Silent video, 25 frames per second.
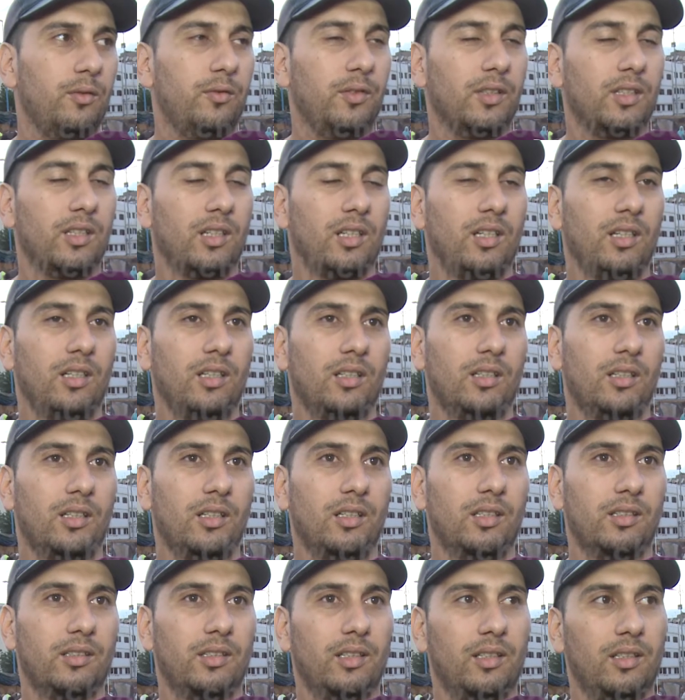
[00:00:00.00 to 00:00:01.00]

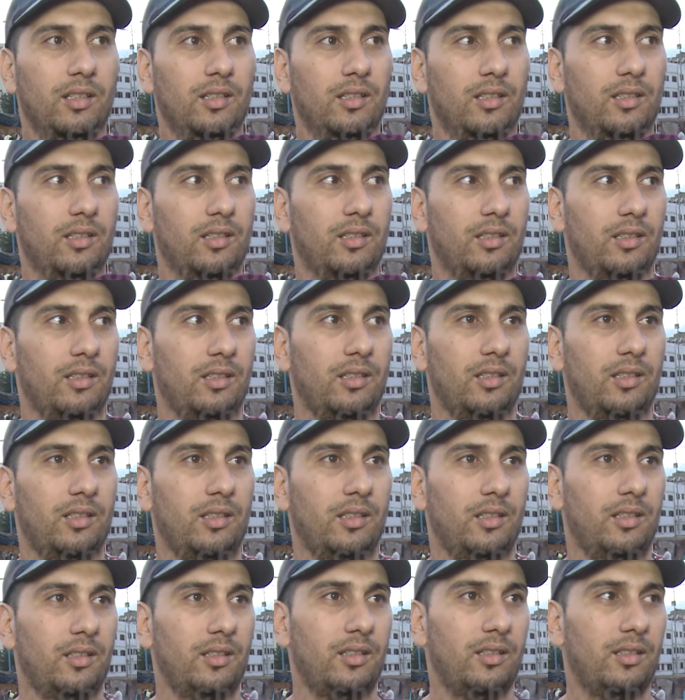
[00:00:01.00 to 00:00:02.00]
الفكره ديال
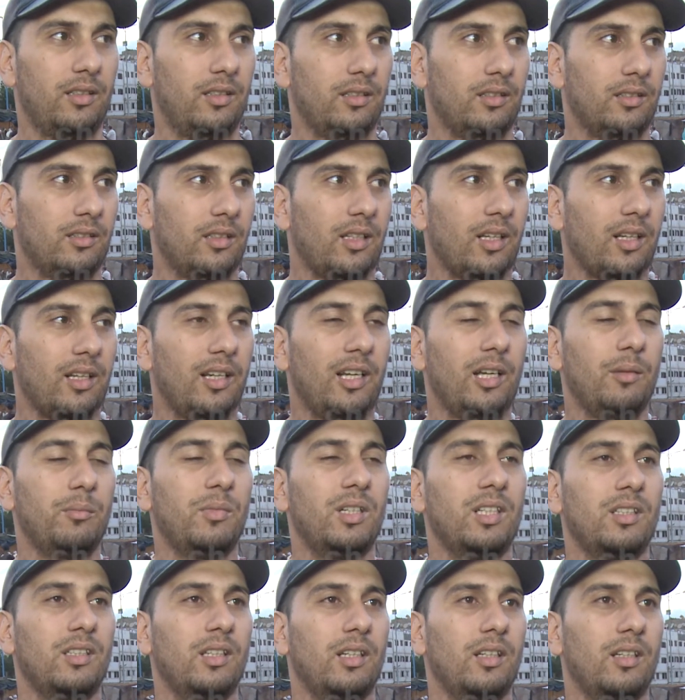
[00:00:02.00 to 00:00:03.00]
آه، نطلق
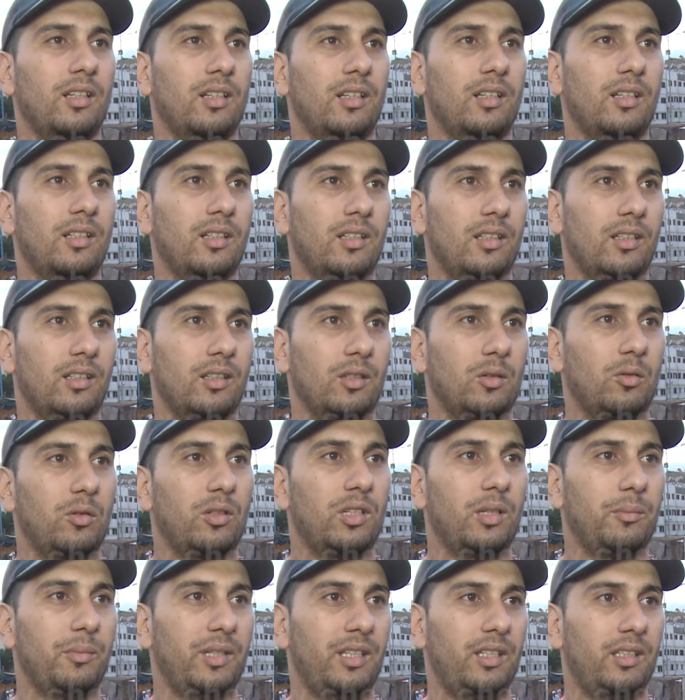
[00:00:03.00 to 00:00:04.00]
الحمله ديال آه،
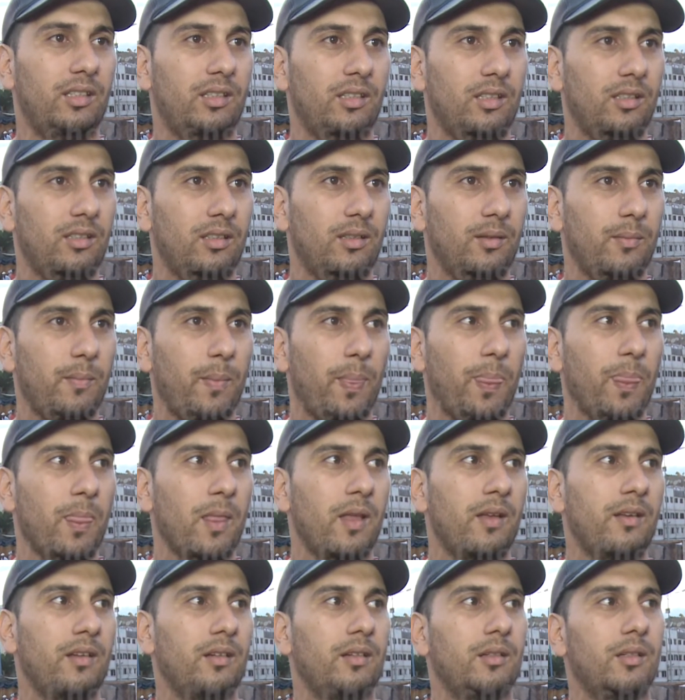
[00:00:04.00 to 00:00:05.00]
كنا معيدين
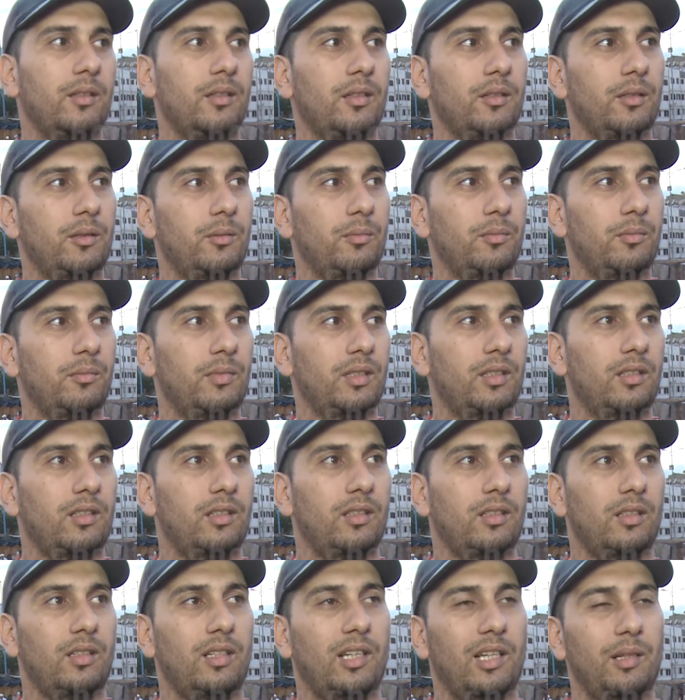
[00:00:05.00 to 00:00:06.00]
آه، من
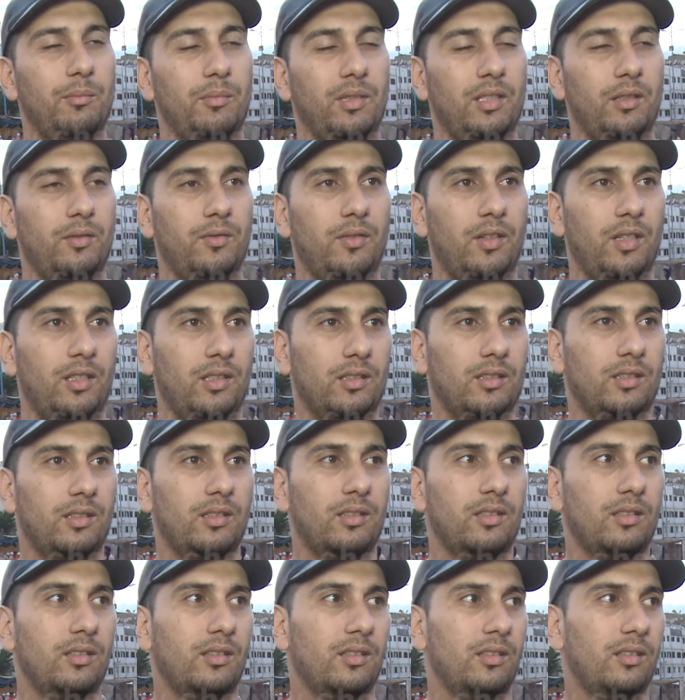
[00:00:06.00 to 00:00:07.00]
العام اللي فات
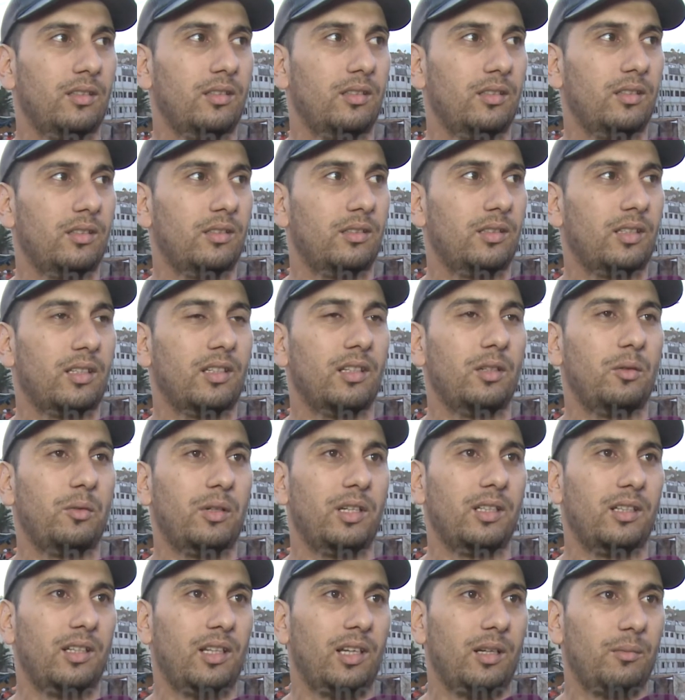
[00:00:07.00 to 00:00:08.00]
آه، درنا
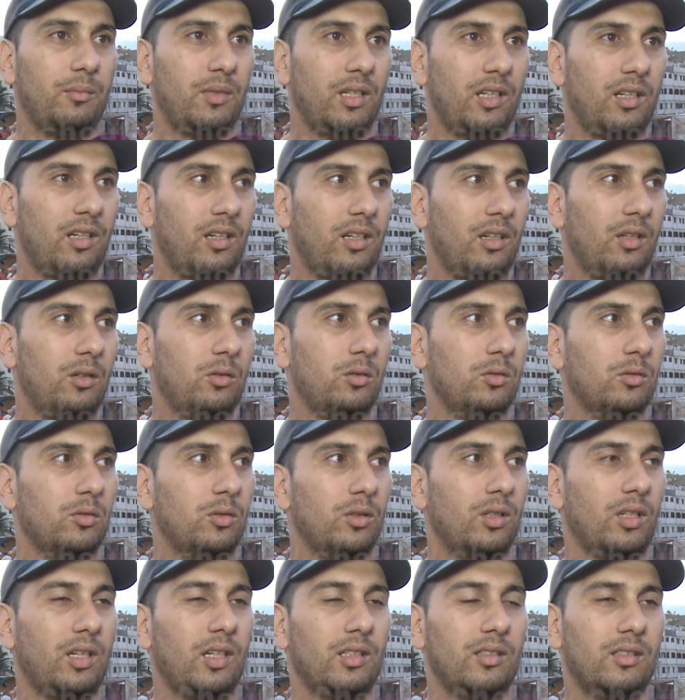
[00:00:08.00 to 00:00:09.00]
واحد الحمله
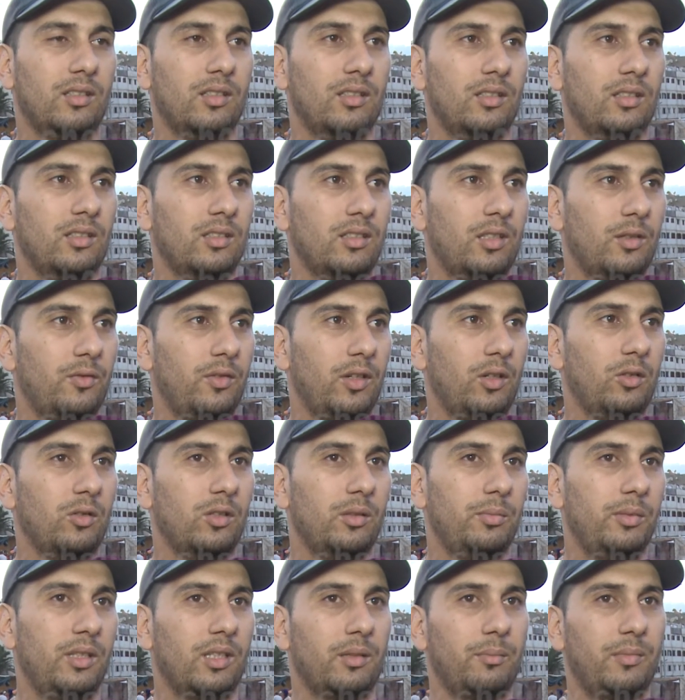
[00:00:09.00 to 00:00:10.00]
وتلقات تفاعل
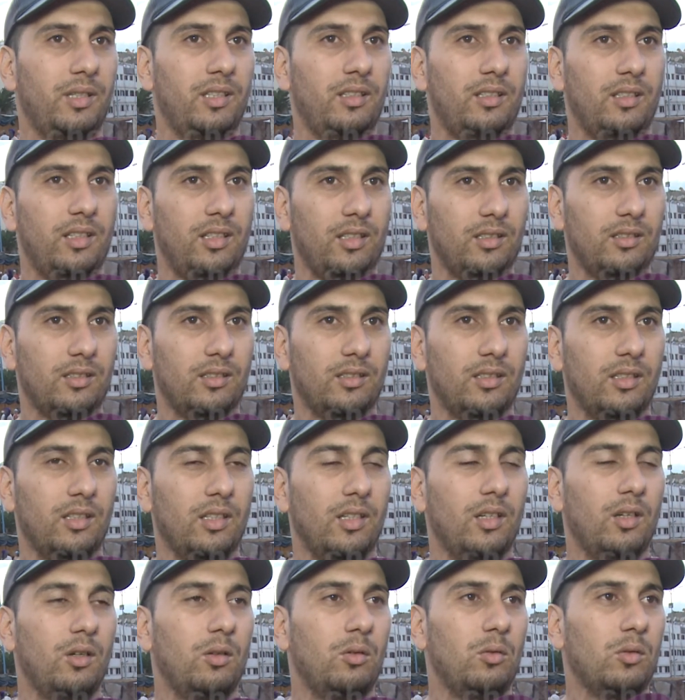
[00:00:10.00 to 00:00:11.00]
كبير مع الناس
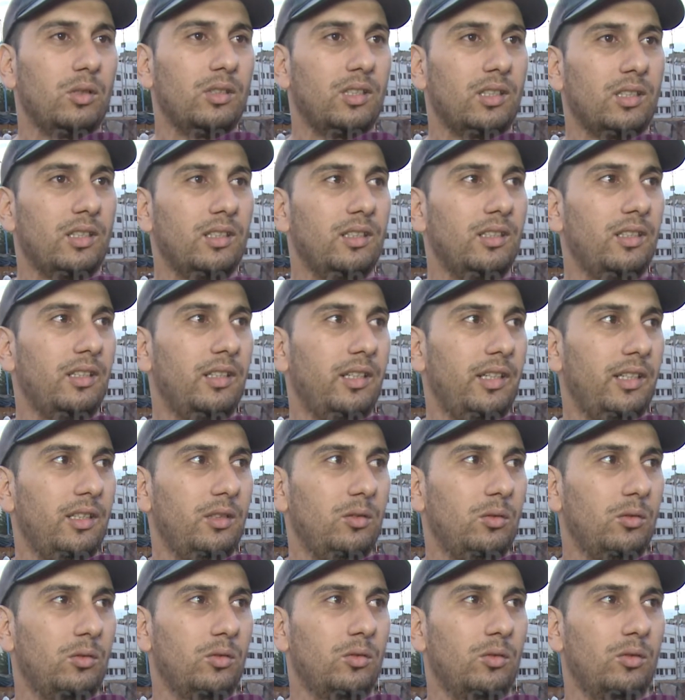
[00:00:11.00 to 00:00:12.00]
وقدرنا
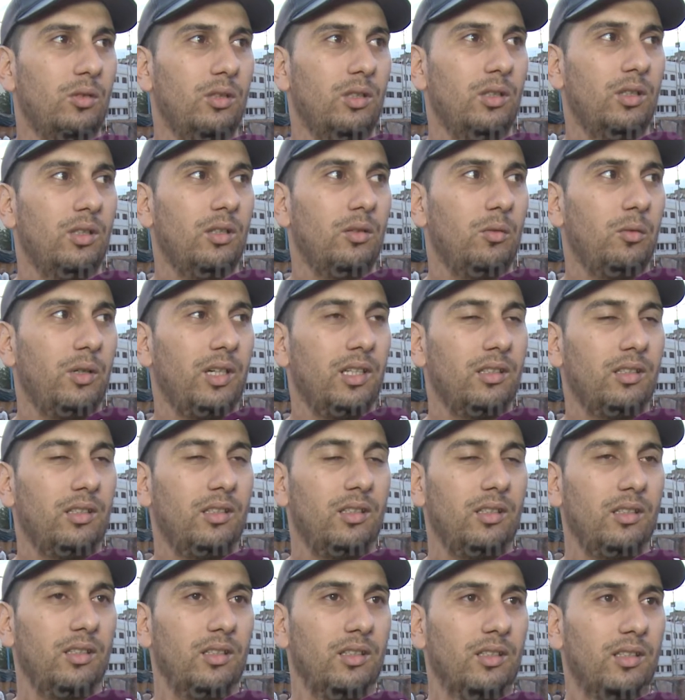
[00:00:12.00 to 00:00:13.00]
نعيدوا
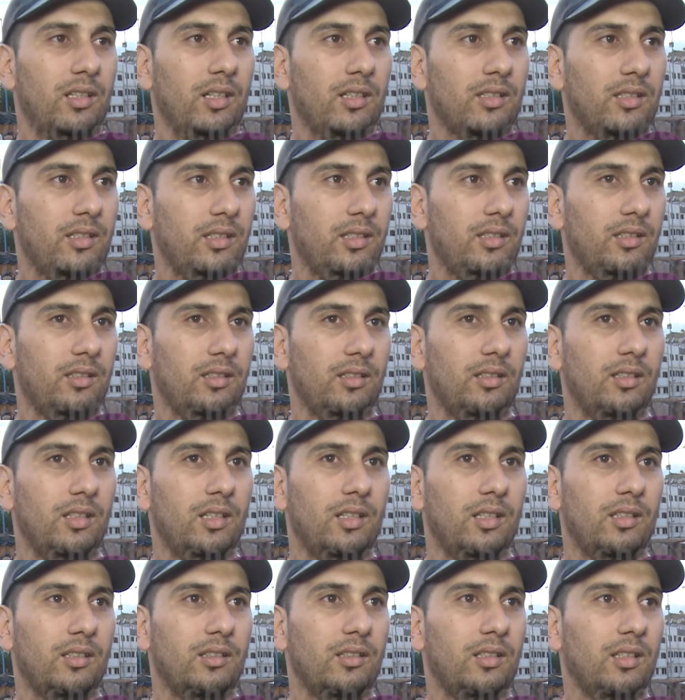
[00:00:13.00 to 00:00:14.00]
لواحد 30
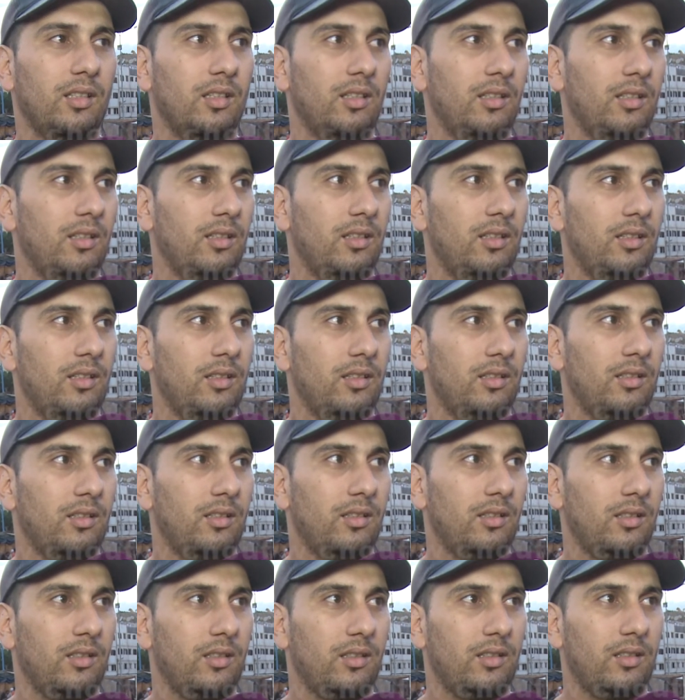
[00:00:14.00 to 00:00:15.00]
ديال
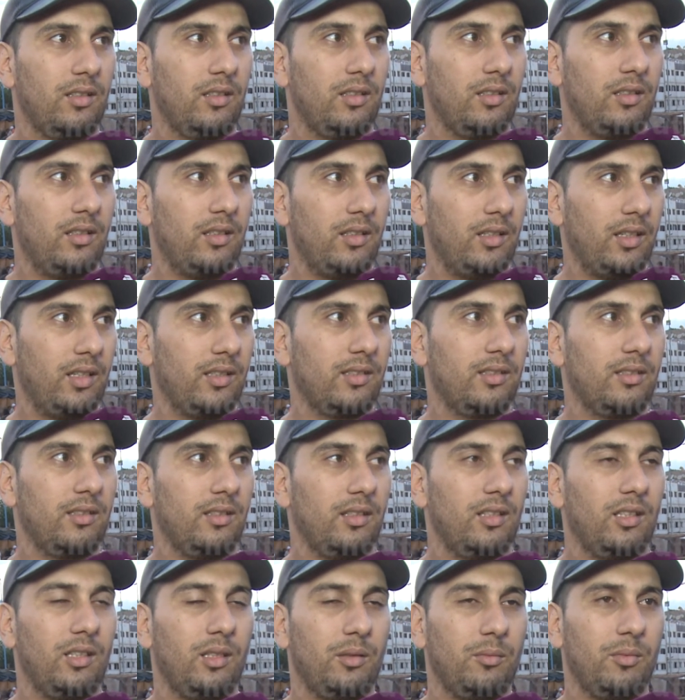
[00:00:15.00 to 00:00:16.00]
آه، الناس
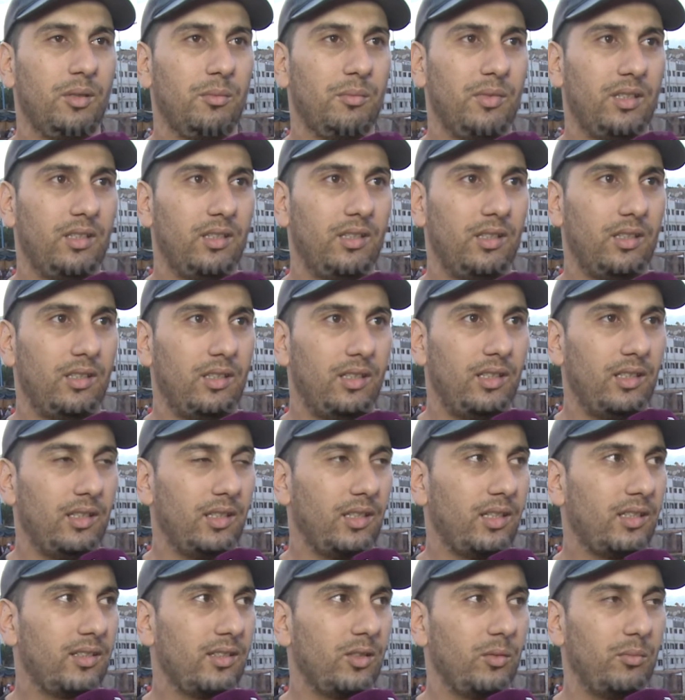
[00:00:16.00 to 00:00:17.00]
اللي ما اللي
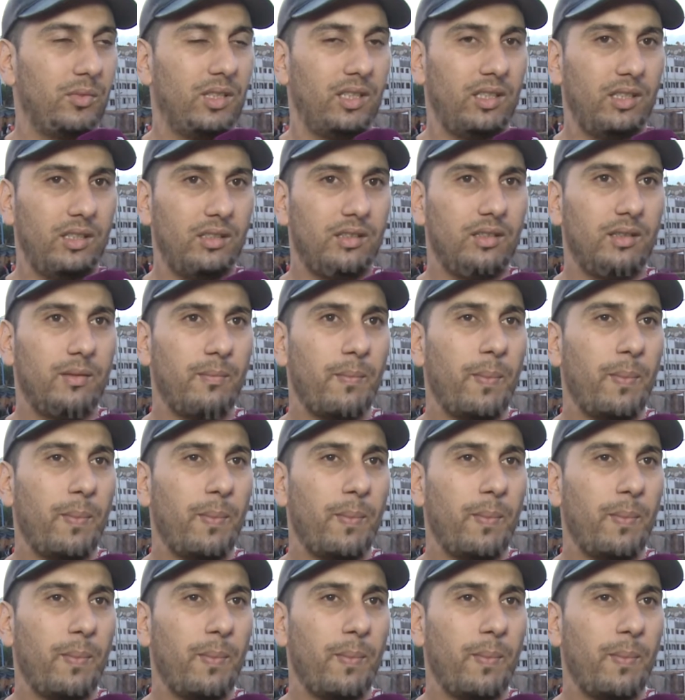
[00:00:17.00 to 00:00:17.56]
خصهم العيد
========================================================================
> **ABOUT THIS TASK**: Please retype the material above exactly, and omit its images.

> **TASK RESPONSE**:
Silent video, 25 frames per second.
[00:00:00.00 to 00:00:01.00]

[00:00:01.00 to 00:00:02.00]
الفكره ديال
[00:00:02.00 to 00:00:03.00]
آه، نطلق
[00:00:03.00 to 00:00:04.00]
الحمله ديال آه،
[00:00:04.00 to 00:00:05.00]
كنا معيدين
[00:00:05.00 to 00:00:06.00]
آه، من
[00:00:06.00 to 00:00:07.00]
العام اللي فات
[00:00:07.00 to 00:00:08.00]
آه، درنا
[00:00:08.00 to 00:00:09.00]
واحد الحمله
[00:00:09.00 to 00:00:10.00]
وتلقات تفاعل
[00:00:10.00 to 00:00:11.00]
كبير مع الناس
[00:00:11.00 to 00:00:12.00]
وقدرنا
[00:00:12.00 to 00:00:13.00]
نعيدوا
[00:00:13.00 to 00:00:14.00]
لواحد 30
[00:00:14.00 to 00:00:15.00]
ديال
[00:00:15.00 to 00:00:16.00]
آه، الناس
[00:00:16.00 to 00:00:17.00]
اللي ما اللي
[00:00:17.00 to 00:00:17.56]
خصهم العيد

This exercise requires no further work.